■ Aim of the exercise: Skip the pictures. Transcribe the rest of the data below without changing a word.

━━ Dataset content

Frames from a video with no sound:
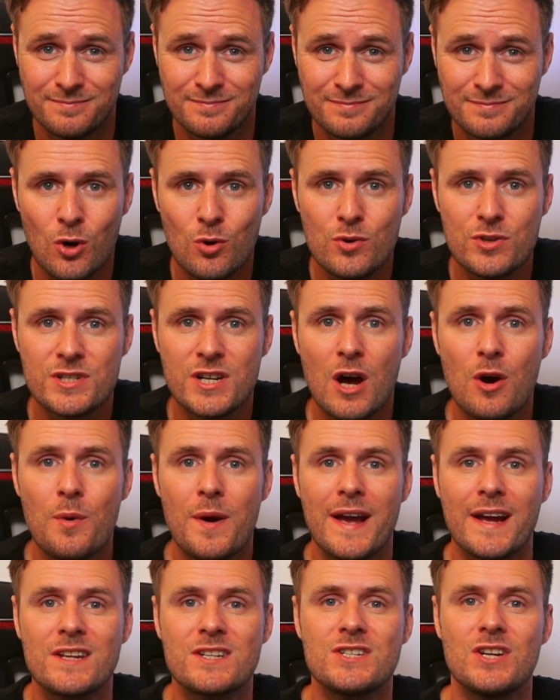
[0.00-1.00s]
Also,
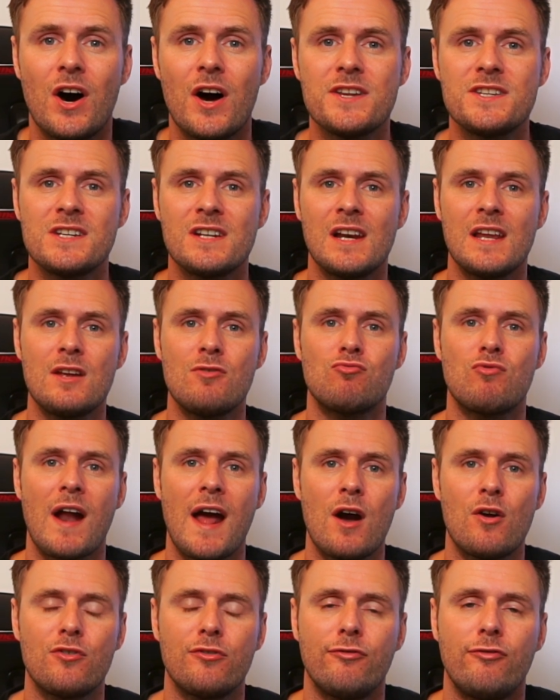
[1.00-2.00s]
excitingly,
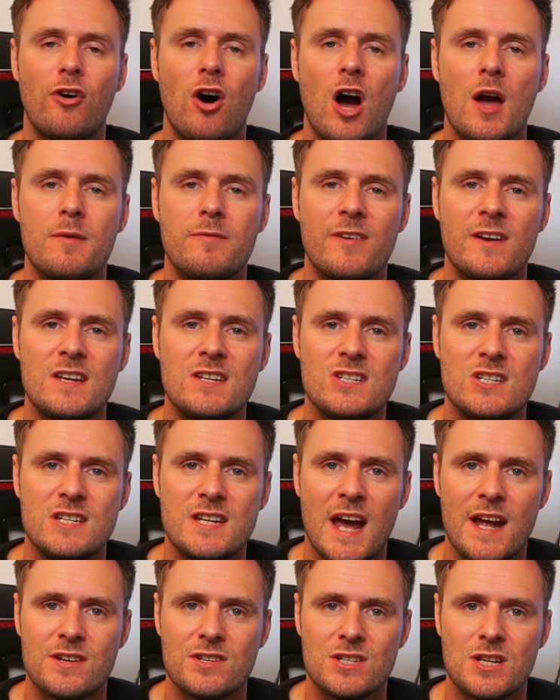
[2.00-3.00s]
round 5 is
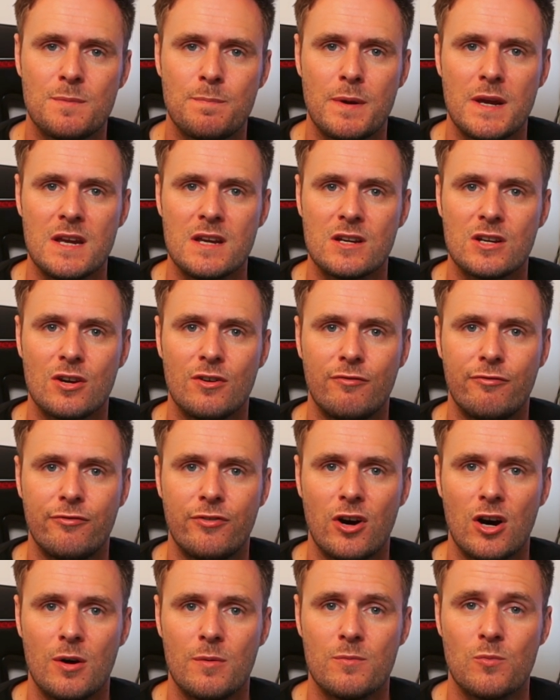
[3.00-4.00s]
yet to be
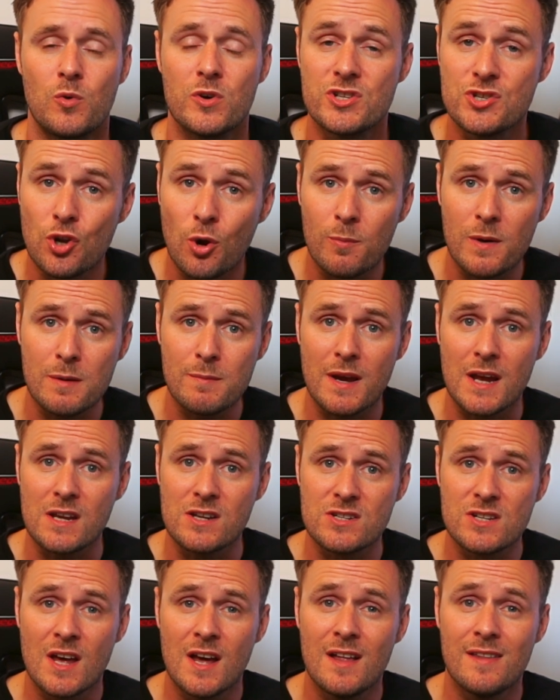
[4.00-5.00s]
confirmed, which normally
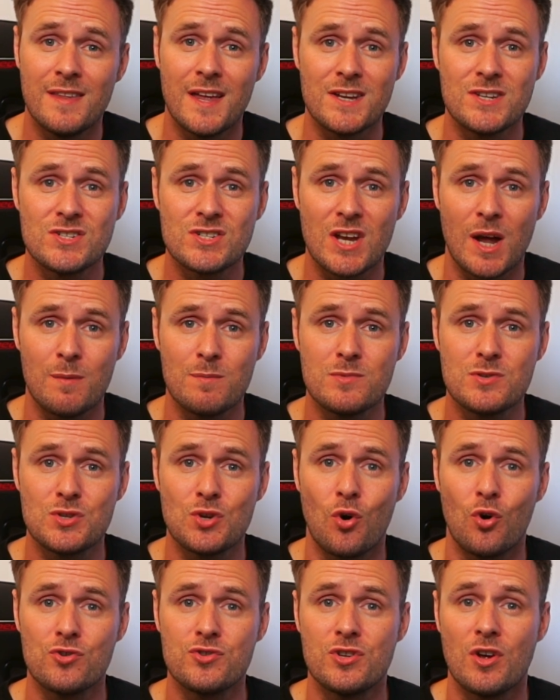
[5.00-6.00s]
means there's some
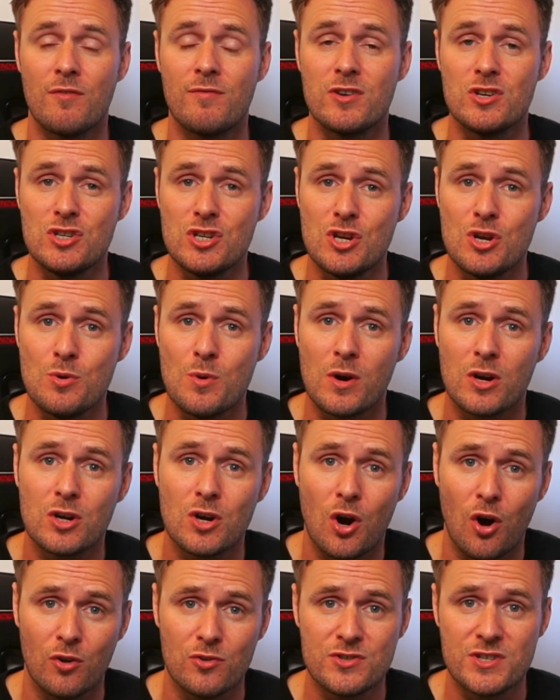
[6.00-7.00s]
sort of new
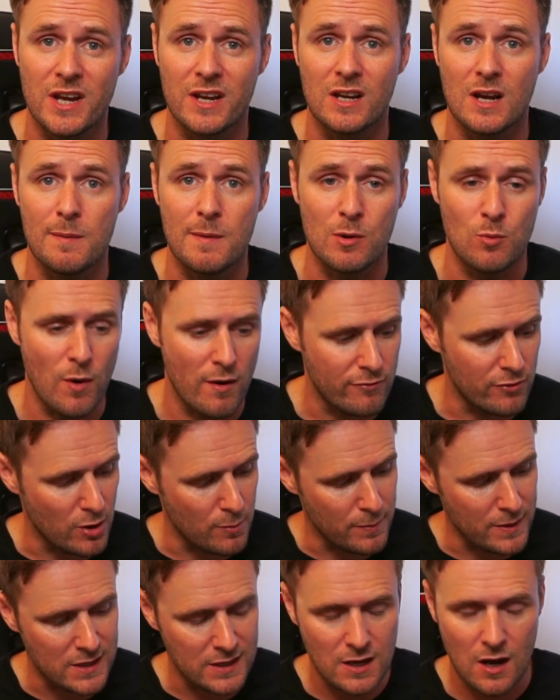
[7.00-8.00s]
content coming, whether
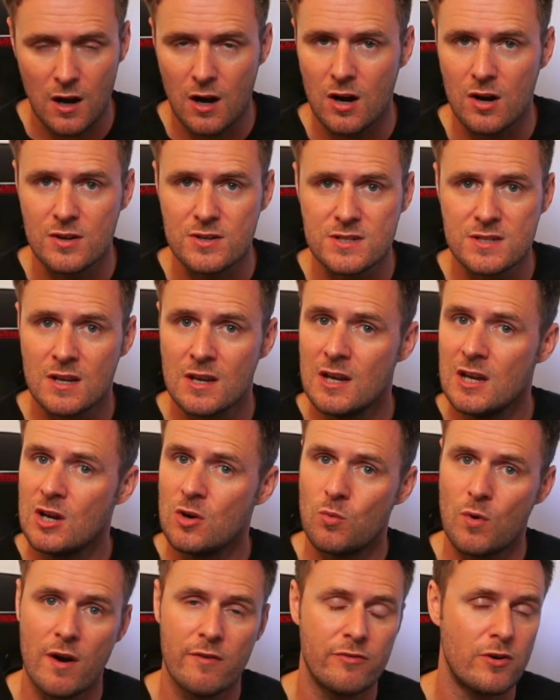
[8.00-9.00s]
it be cars,
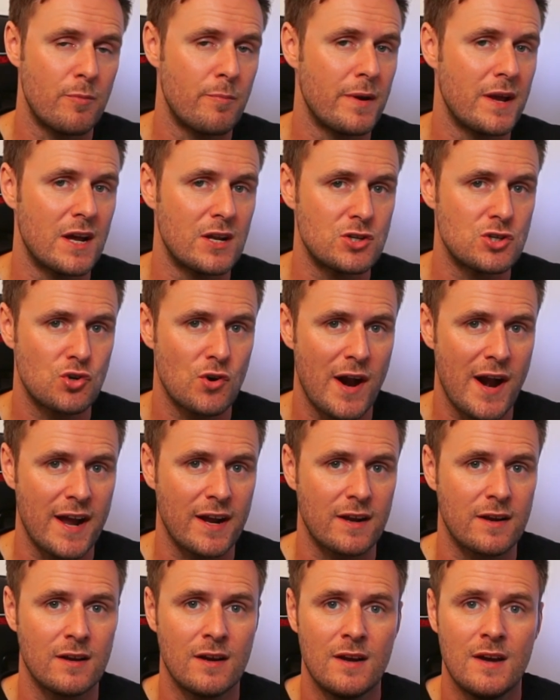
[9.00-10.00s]
whether it be a
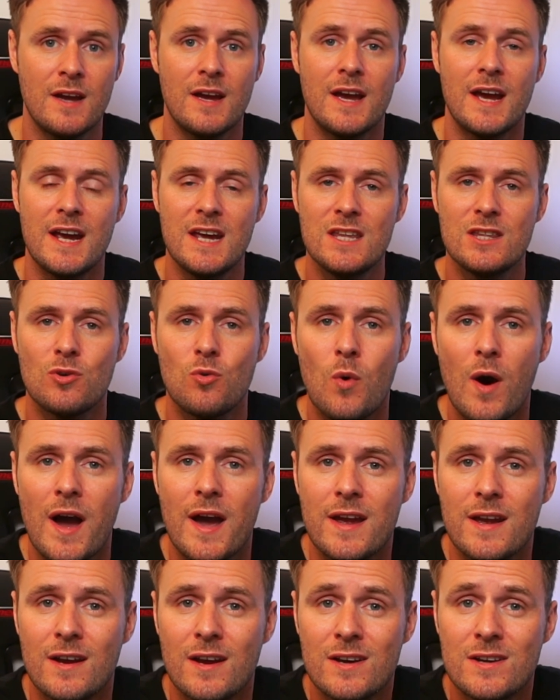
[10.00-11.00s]
track. Either
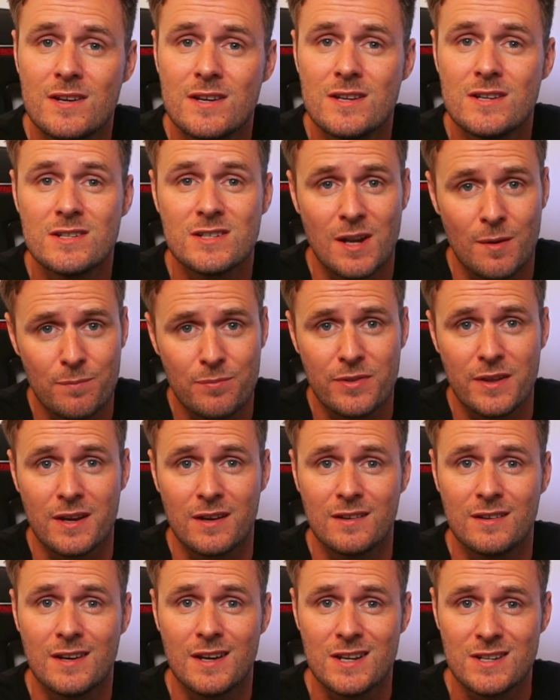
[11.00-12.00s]
way,
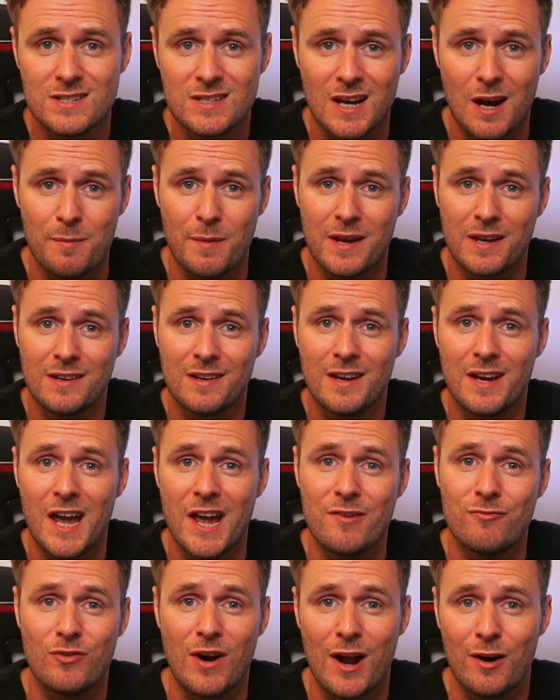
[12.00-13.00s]
something is coming
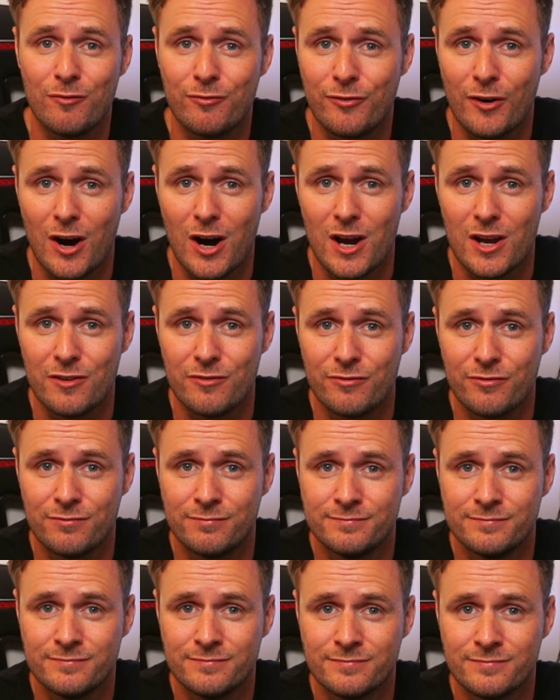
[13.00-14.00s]
in round 5.
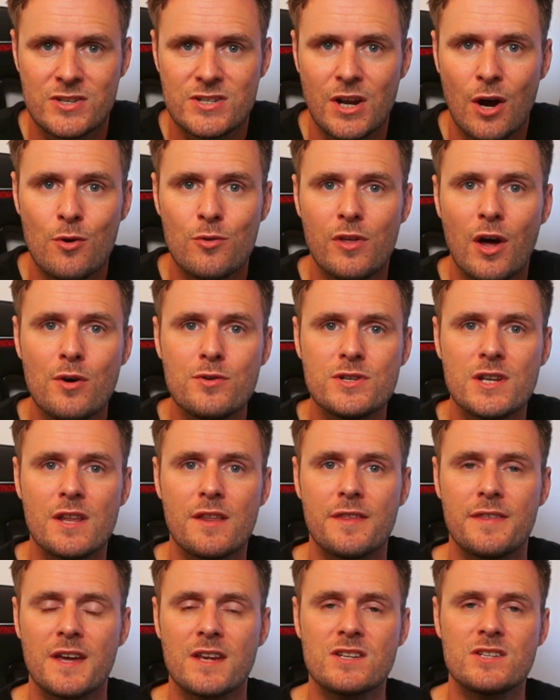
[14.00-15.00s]
So those are
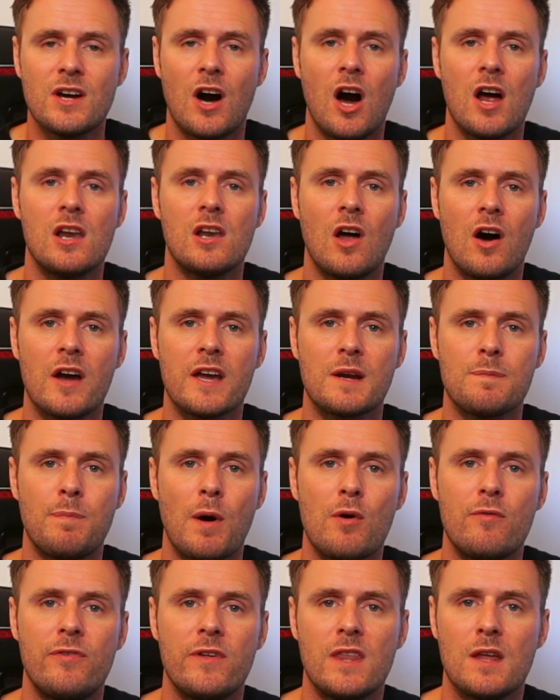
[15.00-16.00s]
the things that I like
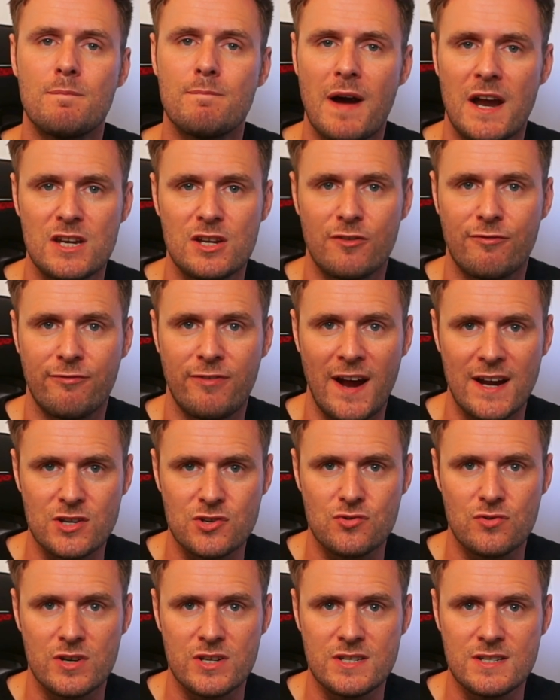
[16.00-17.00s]
both in the
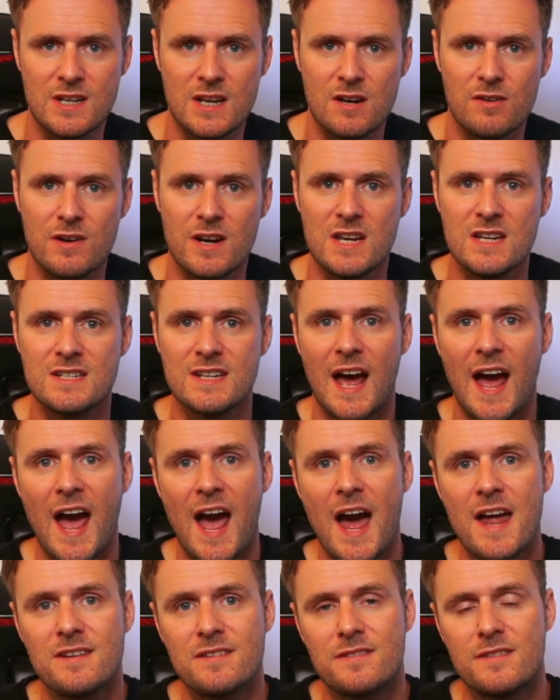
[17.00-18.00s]
Manufacturer series
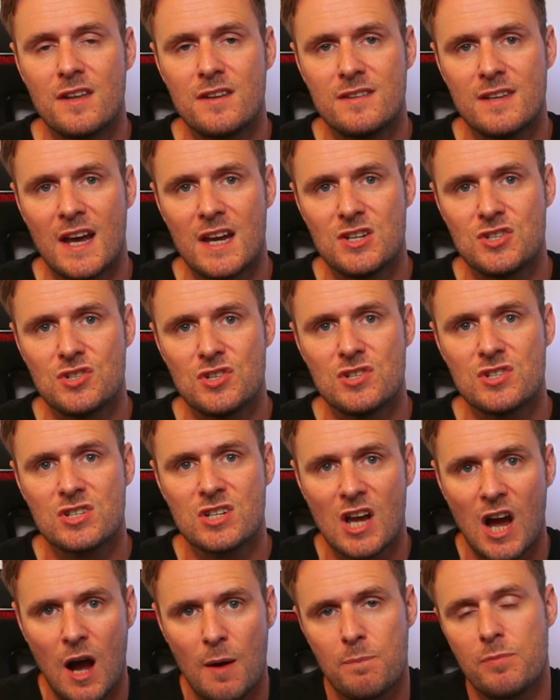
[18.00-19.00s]
and the Nations
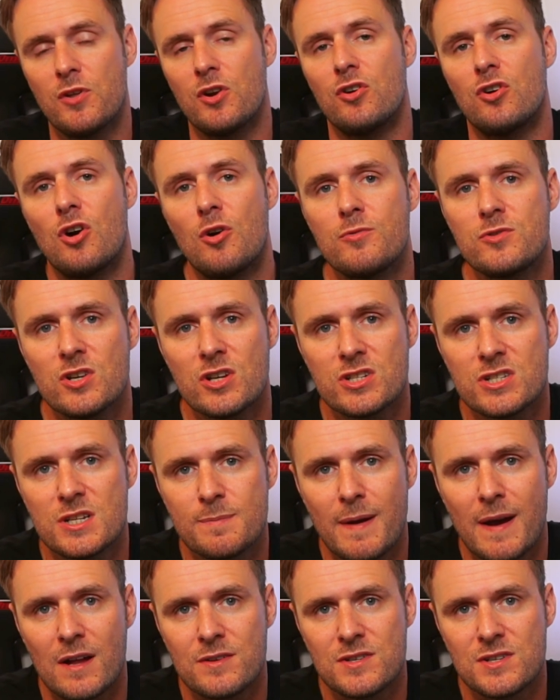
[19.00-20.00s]
Cup that are just
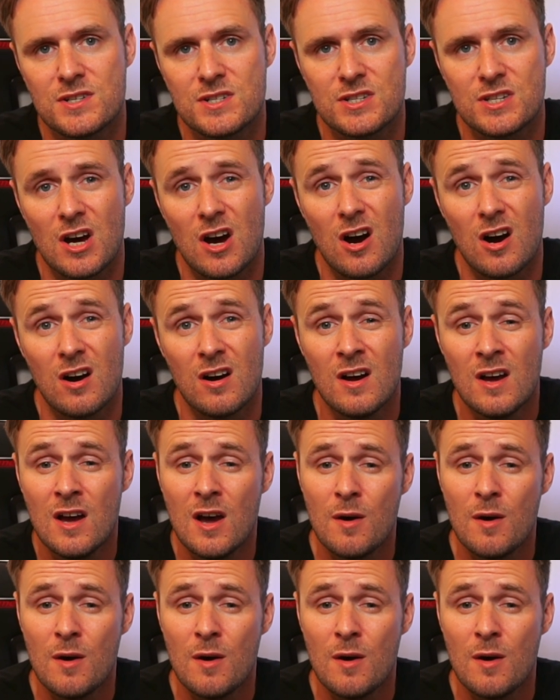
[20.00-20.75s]
about to start.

━━━━

■ Your response:
Frames from a video with no sound:
[0.00-1.00s]
Also,
[1.00-2.00s]
excitingly,
[2.00-3.00s]
round 5 is
[3.00-4.00s]
yet to be
[4.00-5.00s]
confirmed, which normally
[5.00-6.00s]
means there's some
[6.00-7.00s]
sort of new
[7.00-8.00s]
content coming, whether
[8.00-9.00s]
it be cars,
[9.00-10.00s]
whether it be a
[10.00-11.00s]
track. Either
[11.00-12.00s]
way,
[12.00-13.00s]
something is coming
[13.00-14.00s]
in round 5.
[14.00-15.00s]
So those are
[15.00-16.00s]
the things that I like
[16.00-17.00s]
both in the
[17.00-18.00s]
Manufacturer series
[18.00-19.00s]
and the Nations
[19.00-20.00s]
Cup that are just
[20.00-20.75s]
about to start.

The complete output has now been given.